When I designed this kit, I specifically decided to use 2x4 IDC cables because of the simplicity to crimp the connectors to the cable.
With these cables, we can crimp all 8 connections in the connector at once, instead of doing it one by one for each wire like many other connectors.
This saves an enormous amount of time as there are 40 connectors that need to be crimped for all 20 RGB pods. If you don't want to buy the proper tool, one can get away with using a pair of vice grips or an actual vice itself to crimp the connector to the cable.
Crimping IDC Connectors. We're going to make the LED rings right now as we need to use them in the next few steps for the layout of the table.
First, cut out a 71mm diameter wooden cutout for each LED ring that you will be installing on the edge of the table not counting the ball washers.
For this table that number is eight. Now grab your 24 LED strip and go to the end of it where the wire is sticking out. Remove a small piece of silicone just below the wire and route the wire through that channel so that it is sticking out the bottom of the strip.
If you don't like the look of the ring with a zip-tie around it even though it will be hidden under a diffuser on the finished table , put superglue on each end of the strip and form it into a ring use a heatgun or hair-dryer if it gives you trouble forming it.
Heating up the silicone allows it to form easier. Once it dries in place, fit it over top of one of the wooden cutouts and glue the underside of the LED ring to the cutout, ensuring that they are one piece right now.
Whichever option you choose to do, repeat it for the other 7 LED rings. I sprayed a diffuser over top of each of my LED rings, but that may not be needed as I decided to put a diffuser over top of the whole table anyways.
So it's completely optional.

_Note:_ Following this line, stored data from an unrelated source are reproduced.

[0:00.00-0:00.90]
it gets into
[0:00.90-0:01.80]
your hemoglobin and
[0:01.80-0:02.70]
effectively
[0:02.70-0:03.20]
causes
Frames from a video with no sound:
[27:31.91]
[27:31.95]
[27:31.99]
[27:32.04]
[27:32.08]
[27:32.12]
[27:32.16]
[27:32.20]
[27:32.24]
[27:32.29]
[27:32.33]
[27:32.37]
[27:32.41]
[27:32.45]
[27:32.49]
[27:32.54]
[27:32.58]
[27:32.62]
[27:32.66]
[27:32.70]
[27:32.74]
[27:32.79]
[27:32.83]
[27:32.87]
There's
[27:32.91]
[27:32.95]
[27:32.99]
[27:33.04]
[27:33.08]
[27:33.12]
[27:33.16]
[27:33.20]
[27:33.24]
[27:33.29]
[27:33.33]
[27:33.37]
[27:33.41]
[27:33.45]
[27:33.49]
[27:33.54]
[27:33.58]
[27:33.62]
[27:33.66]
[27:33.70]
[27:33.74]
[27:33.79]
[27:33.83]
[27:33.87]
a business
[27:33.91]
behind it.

There are 4 LED rings which are used with the ball washers. Don't add a wood cutout to each ball washer LED ring as they will be fitting around a small piece of ABS pipe used with the ball washer.

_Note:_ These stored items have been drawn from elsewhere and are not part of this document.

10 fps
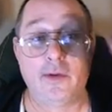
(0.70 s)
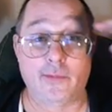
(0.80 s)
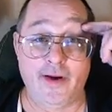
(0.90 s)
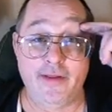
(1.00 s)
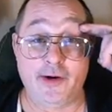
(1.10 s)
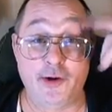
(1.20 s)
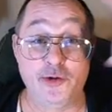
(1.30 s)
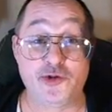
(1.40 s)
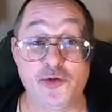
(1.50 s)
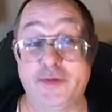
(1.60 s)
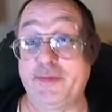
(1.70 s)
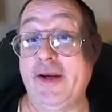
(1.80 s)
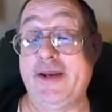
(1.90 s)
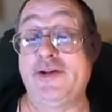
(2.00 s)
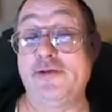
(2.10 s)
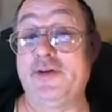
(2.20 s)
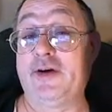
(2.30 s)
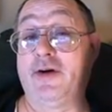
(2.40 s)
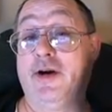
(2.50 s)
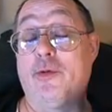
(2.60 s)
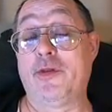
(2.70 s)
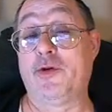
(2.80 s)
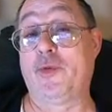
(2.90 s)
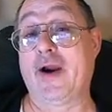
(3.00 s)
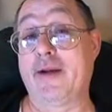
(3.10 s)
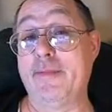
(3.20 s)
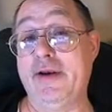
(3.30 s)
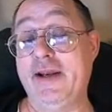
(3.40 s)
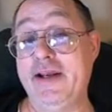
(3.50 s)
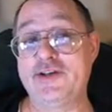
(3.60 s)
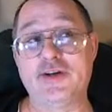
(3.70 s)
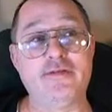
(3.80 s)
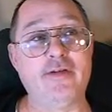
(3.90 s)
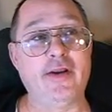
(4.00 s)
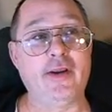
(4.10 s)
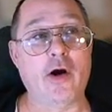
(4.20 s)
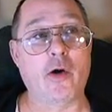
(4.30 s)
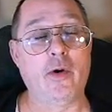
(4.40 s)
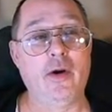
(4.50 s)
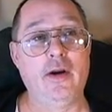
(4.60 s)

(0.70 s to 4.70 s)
Well, hey there, YouTube. It's Petey Two Finger here with a recommendation video.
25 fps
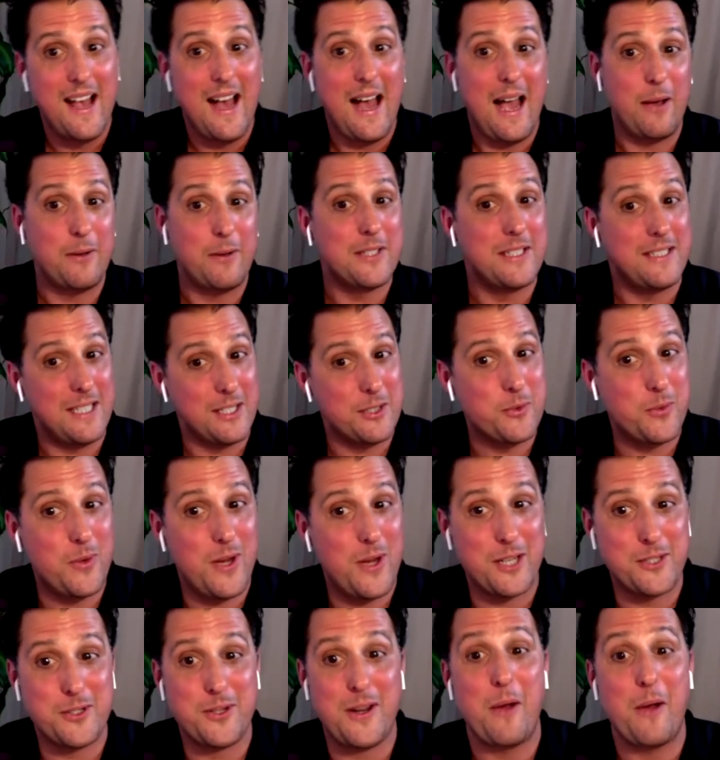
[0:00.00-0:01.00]
I was a
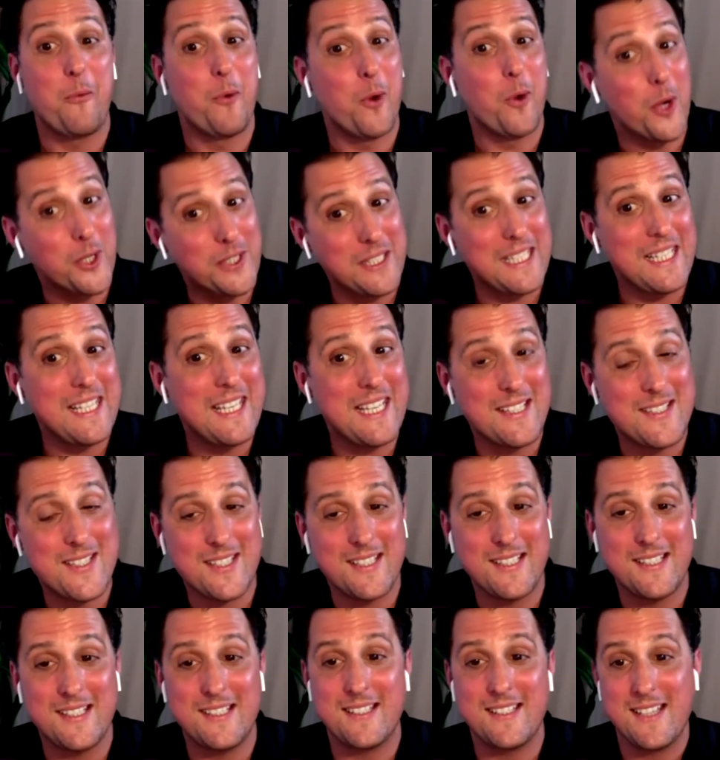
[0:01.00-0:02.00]
dishwasher. I worked in
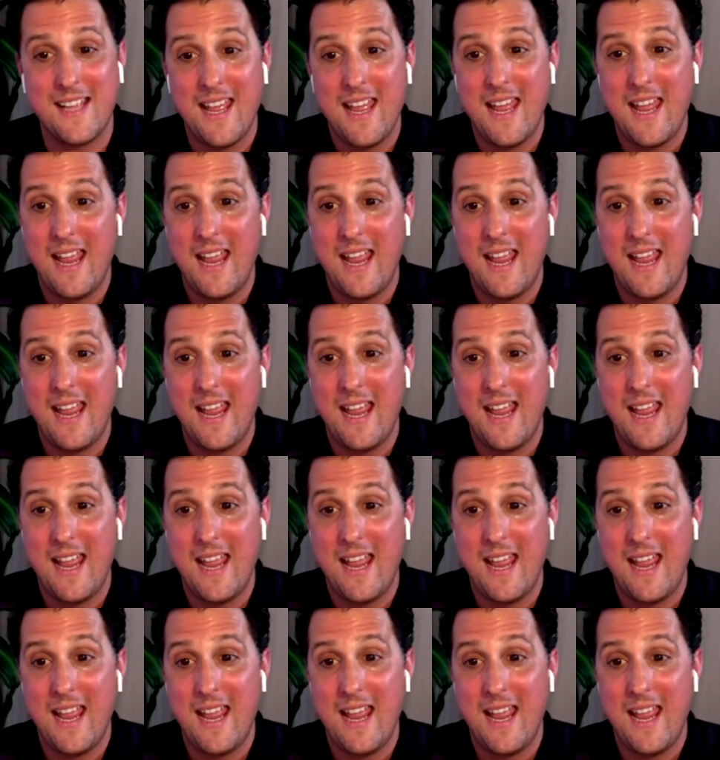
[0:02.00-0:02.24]
kitchens.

Just set them to side once you have them made. If you are just going to modify a table that you purchased somewhere else, you can skip these instructions.
These are just the instructions for how I built my table, one could actually just buy a plastic table from Wal-Mart and modify that to suit their needs.
I don't have a lot of pictures showing my table build so I will resort to using my Sketchup CAD drawings to better explain how the table goes together.
The Sketchup drawing does not show where each screw hole is, but I'm going to assume that if you're building this table that you can handle that otherwise just ask and I'll draw up a quick sketch!
Make sure to drill pilot holes before threading in each screw or you will probably end up cracking the wood! It's a pretty basic table, the overall size of it will come out to 24"x96"x4" without the legs, railing and acrylic sheet.
Here is a list of the following parts that are needed:. Following the photos above, attach all 4 sides to the 24"x96" bottom base of the plywood.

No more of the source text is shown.